Many people have told me that freedom has a price. While others have told me that freedom has a cost. It got me thinking about the difference between a price and a cost.

While pondering about this I recalled the Oscar Wilde quote: “A cynic is a man who knows the price of everything but the value of nothing.”
Perhaps value is only perceived in relative rather than in absolute terms? How do we know freedom is a good thing unless we know that repression exists? Freedom is precious. But the true value of freedom is only known in relation to un-freedom.

Starting with a dictionary, the definitions are:

Price: “agreed exchange value, that will purchase a definite quantity, weight, or other measure of a good or service”

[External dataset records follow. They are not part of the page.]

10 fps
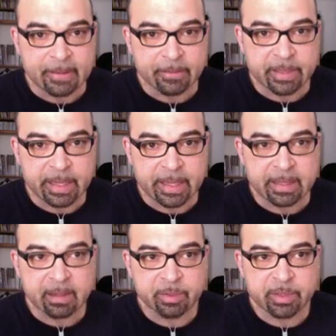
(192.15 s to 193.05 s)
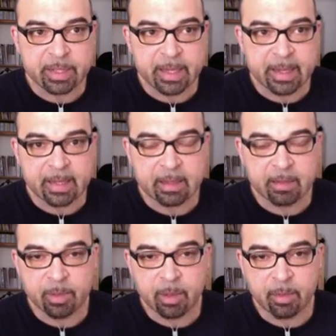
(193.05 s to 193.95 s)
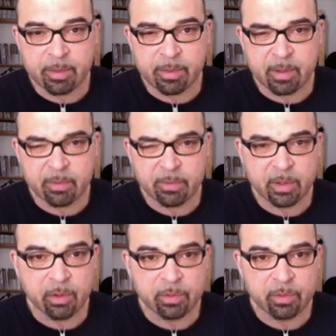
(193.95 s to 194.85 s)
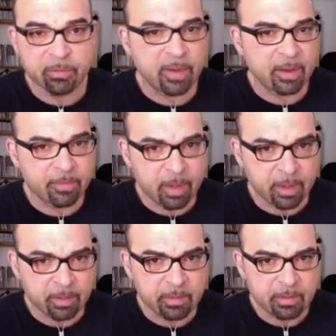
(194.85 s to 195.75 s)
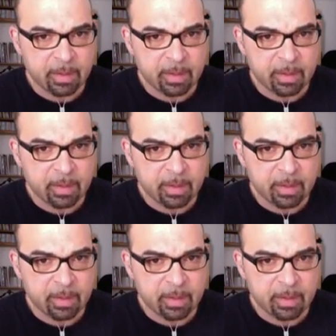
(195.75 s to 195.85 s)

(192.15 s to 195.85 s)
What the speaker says: We ended up staying at the Public Theater for close to 5 months.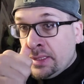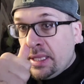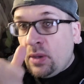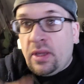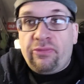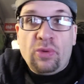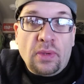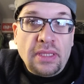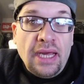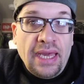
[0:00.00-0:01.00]
Now,
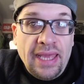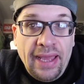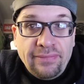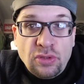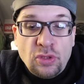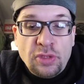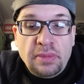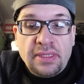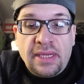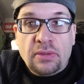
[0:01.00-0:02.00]
everyone, I have social
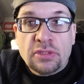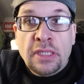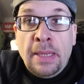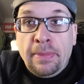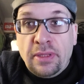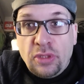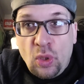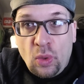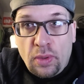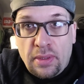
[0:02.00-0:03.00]
media accounts, but
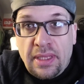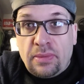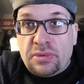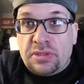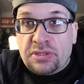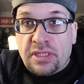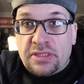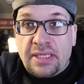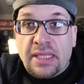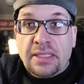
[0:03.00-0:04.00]
don't worry, I'll
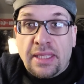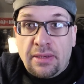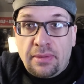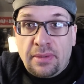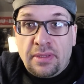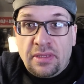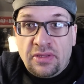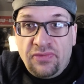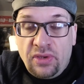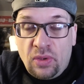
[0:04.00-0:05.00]
discuss that later on in
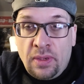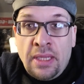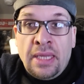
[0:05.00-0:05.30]
the video.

Cost: An amount paid or required in payment for a purchase; a price. Or the expenditure of something, such as time or labor, necessary for the attainment of a goal.

Thus it seems that both groups of people are right when they talk about freedom. It has an agreed exchange value (a.k.a. price), which is the expenditure of something (a.k.a. cost) to attain a goal.

But since freedom is not tangible (sometimes it is easier to see freedom by its absence) and it can easily be whittled away without us noticing.

Freedom is under attack all over the world. Rules, laws, things meant to protect us all chip away at freedom. Each little chip has a plausible reason, when taken in isolation. However, the sum total of the overall pattern is reduction in freedom.

What have you done today to defend, protect or extend freedom?  What is the price of freedom?  And what cost are you willing to bear?